◆ How to complete this task:
Give back, word for word, the lines in the listing below from the one holding "(0.00 s to 1.00 s)" down to the one holding "(6.00 s to 7.00 s)", both ends included.

Data for the task START

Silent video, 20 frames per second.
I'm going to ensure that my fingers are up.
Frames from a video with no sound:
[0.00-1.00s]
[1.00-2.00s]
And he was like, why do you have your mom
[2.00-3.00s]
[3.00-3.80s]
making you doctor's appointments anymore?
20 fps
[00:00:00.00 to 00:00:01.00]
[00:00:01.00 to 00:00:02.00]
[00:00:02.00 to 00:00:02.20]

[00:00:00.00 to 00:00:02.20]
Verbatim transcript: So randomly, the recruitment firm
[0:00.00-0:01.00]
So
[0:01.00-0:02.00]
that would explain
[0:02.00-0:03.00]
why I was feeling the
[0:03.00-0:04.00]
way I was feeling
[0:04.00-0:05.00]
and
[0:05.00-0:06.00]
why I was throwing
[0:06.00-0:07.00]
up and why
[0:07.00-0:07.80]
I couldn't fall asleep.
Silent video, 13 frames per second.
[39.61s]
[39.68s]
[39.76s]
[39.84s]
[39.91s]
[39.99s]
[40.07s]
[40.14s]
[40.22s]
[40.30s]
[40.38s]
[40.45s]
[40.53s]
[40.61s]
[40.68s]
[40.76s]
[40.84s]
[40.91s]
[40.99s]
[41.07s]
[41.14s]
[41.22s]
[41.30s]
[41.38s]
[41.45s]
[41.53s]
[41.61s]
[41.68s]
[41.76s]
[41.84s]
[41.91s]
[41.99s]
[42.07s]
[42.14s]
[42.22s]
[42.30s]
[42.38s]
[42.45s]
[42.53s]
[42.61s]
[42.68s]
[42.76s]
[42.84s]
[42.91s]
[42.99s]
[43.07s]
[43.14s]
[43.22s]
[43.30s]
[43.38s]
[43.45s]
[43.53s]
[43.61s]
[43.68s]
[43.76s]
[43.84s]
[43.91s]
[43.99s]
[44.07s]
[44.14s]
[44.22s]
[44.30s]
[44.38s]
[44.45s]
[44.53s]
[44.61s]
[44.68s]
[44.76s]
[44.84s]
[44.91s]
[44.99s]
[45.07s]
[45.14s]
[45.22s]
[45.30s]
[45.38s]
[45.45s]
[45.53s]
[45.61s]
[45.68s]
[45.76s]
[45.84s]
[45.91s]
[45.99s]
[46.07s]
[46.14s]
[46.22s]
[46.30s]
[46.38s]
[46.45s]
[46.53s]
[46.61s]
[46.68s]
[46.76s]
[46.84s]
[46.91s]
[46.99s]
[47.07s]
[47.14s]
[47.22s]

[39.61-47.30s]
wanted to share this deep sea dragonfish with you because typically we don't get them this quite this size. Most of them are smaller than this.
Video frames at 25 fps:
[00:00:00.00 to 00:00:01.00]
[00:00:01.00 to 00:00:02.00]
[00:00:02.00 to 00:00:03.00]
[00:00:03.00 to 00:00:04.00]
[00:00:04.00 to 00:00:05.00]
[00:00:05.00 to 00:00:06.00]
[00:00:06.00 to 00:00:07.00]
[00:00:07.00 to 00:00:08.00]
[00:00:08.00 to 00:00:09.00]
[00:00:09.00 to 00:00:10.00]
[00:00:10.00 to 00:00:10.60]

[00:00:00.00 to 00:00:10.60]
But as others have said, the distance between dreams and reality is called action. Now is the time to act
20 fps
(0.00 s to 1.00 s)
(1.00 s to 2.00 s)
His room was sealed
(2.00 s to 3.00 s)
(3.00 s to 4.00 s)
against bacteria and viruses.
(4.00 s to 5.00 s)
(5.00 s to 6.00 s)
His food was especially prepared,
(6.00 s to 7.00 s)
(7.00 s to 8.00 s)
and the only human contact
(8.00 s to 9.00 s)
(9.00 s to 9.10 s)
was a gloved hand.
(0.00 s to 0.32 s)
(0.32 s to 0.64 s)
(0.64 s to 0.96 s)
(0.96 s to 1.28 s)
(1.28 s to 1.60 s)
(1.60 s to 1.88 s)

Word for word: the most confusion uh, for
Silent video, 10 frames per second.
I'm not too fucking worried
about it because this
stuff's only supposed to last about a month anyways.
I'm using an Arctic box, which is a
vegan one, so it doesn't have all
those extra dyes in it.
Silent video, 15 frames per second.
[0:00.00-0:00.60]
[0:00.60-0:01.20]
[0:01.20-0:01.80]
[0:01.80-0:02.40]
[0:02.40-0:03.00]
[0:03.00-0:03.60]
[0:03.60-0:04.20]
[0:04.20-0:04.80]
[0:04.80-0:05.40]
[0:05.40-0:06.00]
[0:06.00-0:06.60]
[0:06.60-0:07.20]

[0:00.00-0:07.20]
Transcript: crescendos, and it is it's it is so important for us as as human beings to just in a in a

Data for the task END

◆ Exercise solution:
(0.00 s to 1.00 s)
(1.00 s to 2.00 s)
His room was sealed
(2.00 s to 3.00 s)
(3.00 s to 4.00 s)
against bacteria and viruses.
(4.00 s to 5.00 s)
(5.00 s to 6.00 s)
His food was especially prepared,
(6.00 s to 7.00 s)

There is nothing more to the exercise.